JERUSALEM: Following a long quest in search of King Herod’s tomb, an archaeologist announced Tuesday that he found what appears to be the ornate remains of the famous Roman era king’s burial site on the edge of the Judean Desert.
Ehud Netzer, a Hebrew University archaeologist, said he knew he solved the puzzle of Herod’s grave when his team uncovered pieces of a large sarcophagus made of pinkish Jerusalem limestone and decorated with expertly carved floral motifs among the remains of a mausoleum on the site appointed as the ancient king’s burial grounds.
“The location and unique nature of the findings, as well as the historical record, leave no doubt that this was Herod’s burial site,” Netzer said. He did point out, however, that no inscriptions had been found on the site that would more definitively verify that this was in fact the tomb of Herod, who ruled Judea on behalf of Rome from 37 to 4 B.C.
Netzer had been excavating the site of Herodium, a palace complex 11 kilometers, or seven miles, south of Jerusalem and in the West Bank, since 1972 with the goal of unearthing the various buildings on the site and the tomb itself.
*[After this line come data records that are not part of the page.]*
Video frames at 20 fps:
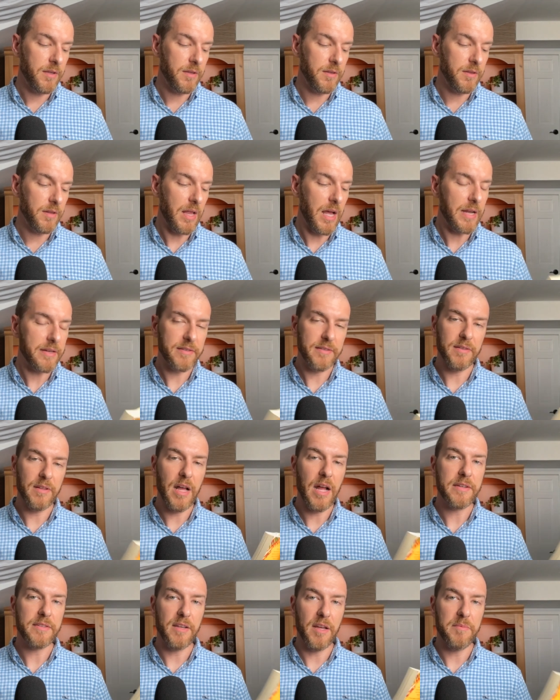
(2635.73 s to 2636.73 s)

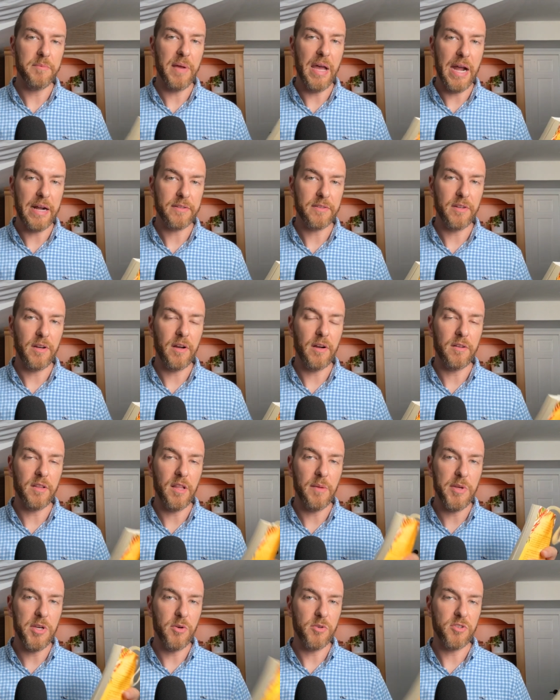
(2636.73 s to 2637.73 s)
lot to unpack there. Let
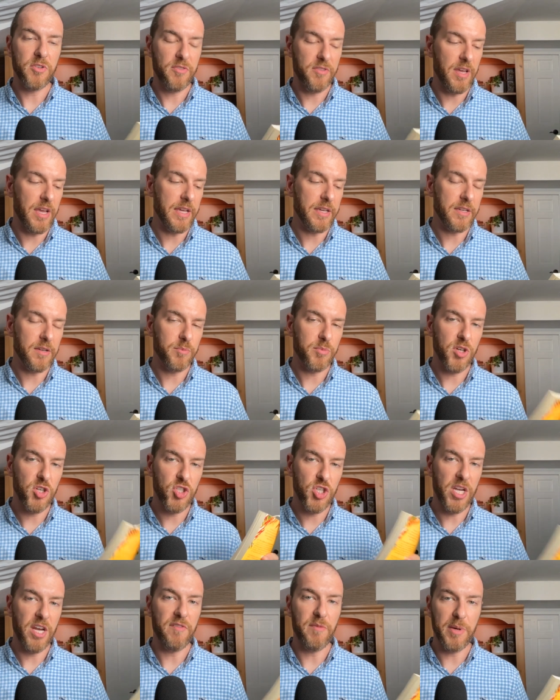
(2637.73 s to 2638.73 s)
me know what you think.
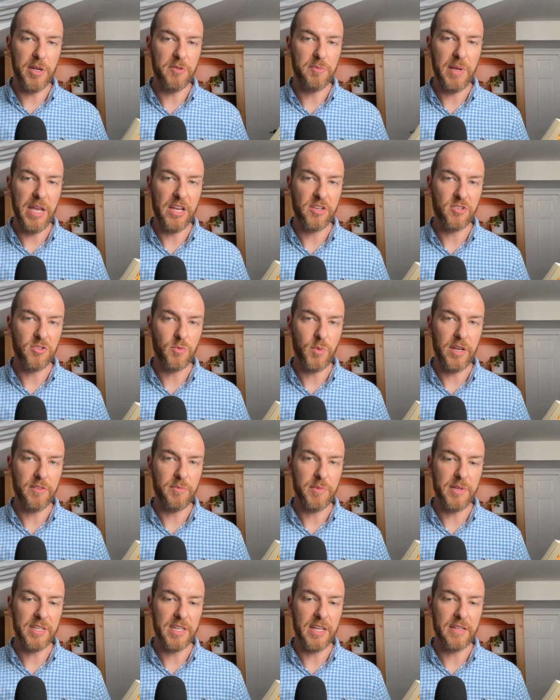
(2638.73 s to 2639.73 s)
Appreciate everybody's patience waiting for
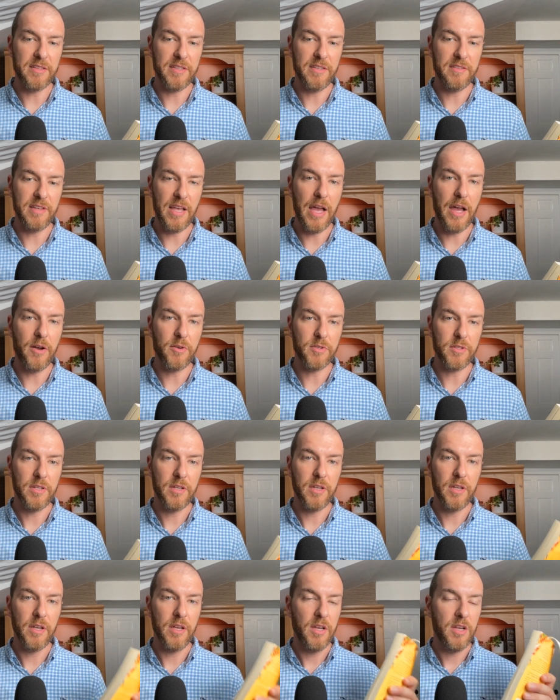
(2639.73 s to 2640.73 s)
me to get these out.
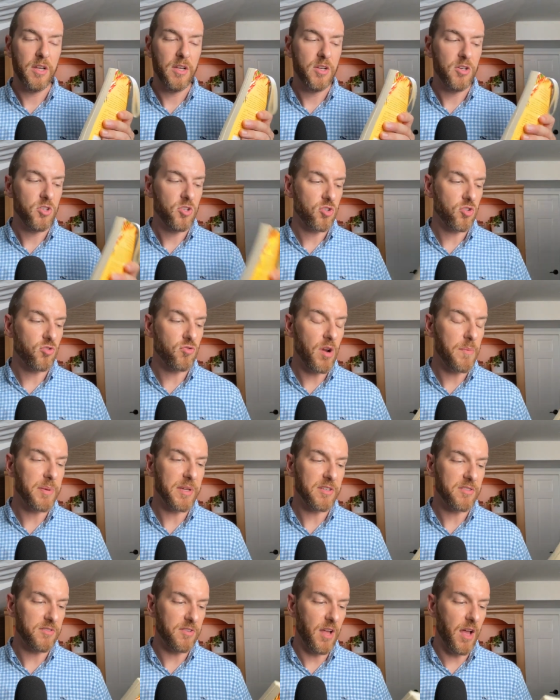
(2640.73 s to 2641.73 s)
Gripping
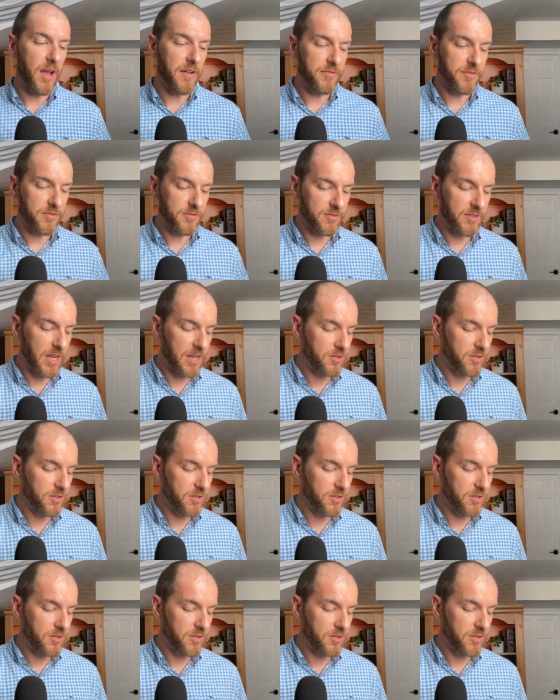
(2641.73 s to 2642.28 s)
stuff. Stay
But until an early morning almost three weeks ago, the precise site of the tomb had eluded him.
An account by the historian Josephus Flavius told of the king’s elaborate funeral procession to the site of Herodium, but he did not mention where the tomb itself was located.
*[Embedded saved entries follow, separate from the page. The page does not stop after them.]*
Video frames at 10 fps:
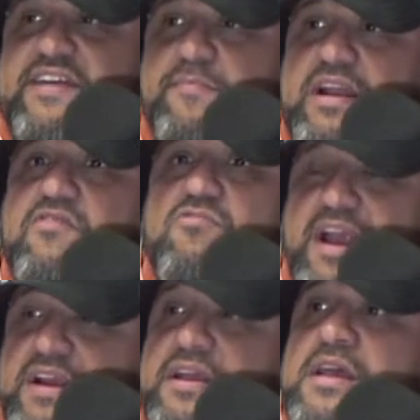this. They ain't never been in a
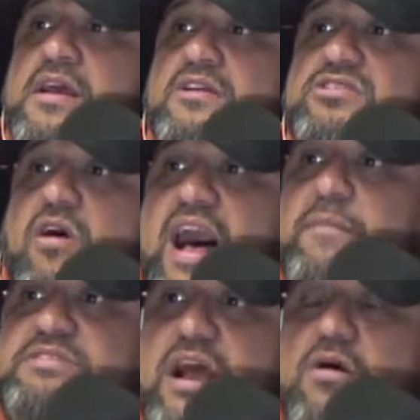ring. So
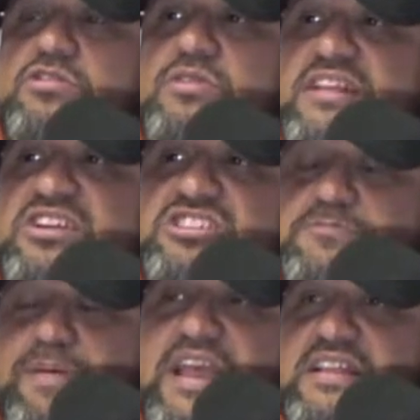I'm telling you that the
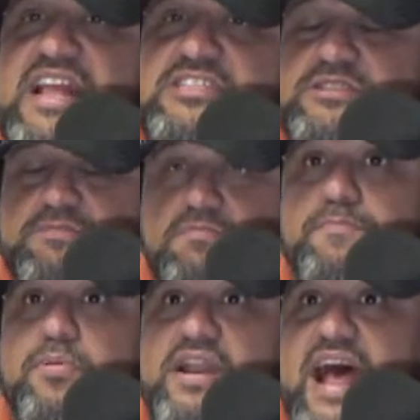speed that's
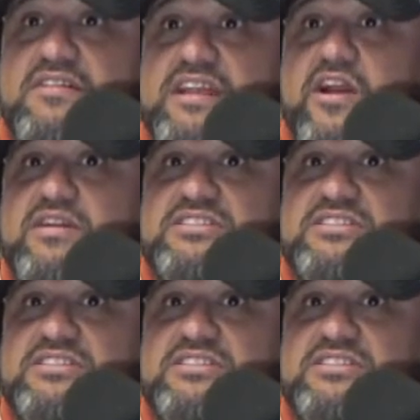put out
Herodium was one of Herod’s many architectural masterpieces in the Holy Land, and according to some, his finest work. For a man of great ego and architectural vision, this was the place he had chosen to be buried and memorialized.
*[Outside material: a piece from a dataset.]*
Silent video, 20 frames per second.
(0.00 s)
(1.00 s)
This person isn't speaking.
The celebrated builder was responsible for the Second Temple in Jerusalem, the desert fortress of Masada, as well as building up the port city of Caesarea and other major projects.
Netzer uncovered a flight of stairs leading to the slope on the edge of the hillside where Herod is presumably buried. He said the staircase would have been part of the route of the elaborate funeral procession planned by Herod himself.
Flavius described the procession as attended by relatives, soldiers from across the ancient world dressed for war and hundreds of attendants carrying spices. He said the king’s body was covered in a purple shroud and carried on a bier of solid gold bejeweled with precious stones.
The sarcophagus with its triangular cover decorated on all sides was a unique specimen, Netzer said. Its remains were still clearly identifiable although it had been smashed into pieces, probably, he said, by Jewish rebels fighting between the years 66 to 72 A.D., decades after the king’s death.
Some of the rebels who were fighting to topple Roman rule were still angry with Herod, for being, they claimed, a puppet of the empire.
“Herod was a great king, but he had a lot of enemies,” said Yaakov Kalman, an archaeologist working with Netzer who was there the morning the sarcophagus was found.
As for the lack of firm proof that the find is Herod’s tomb, he said, “You cannot say that it is 100 percent it until you find something written ‘Herod,’ but all the facts show it’s the one.”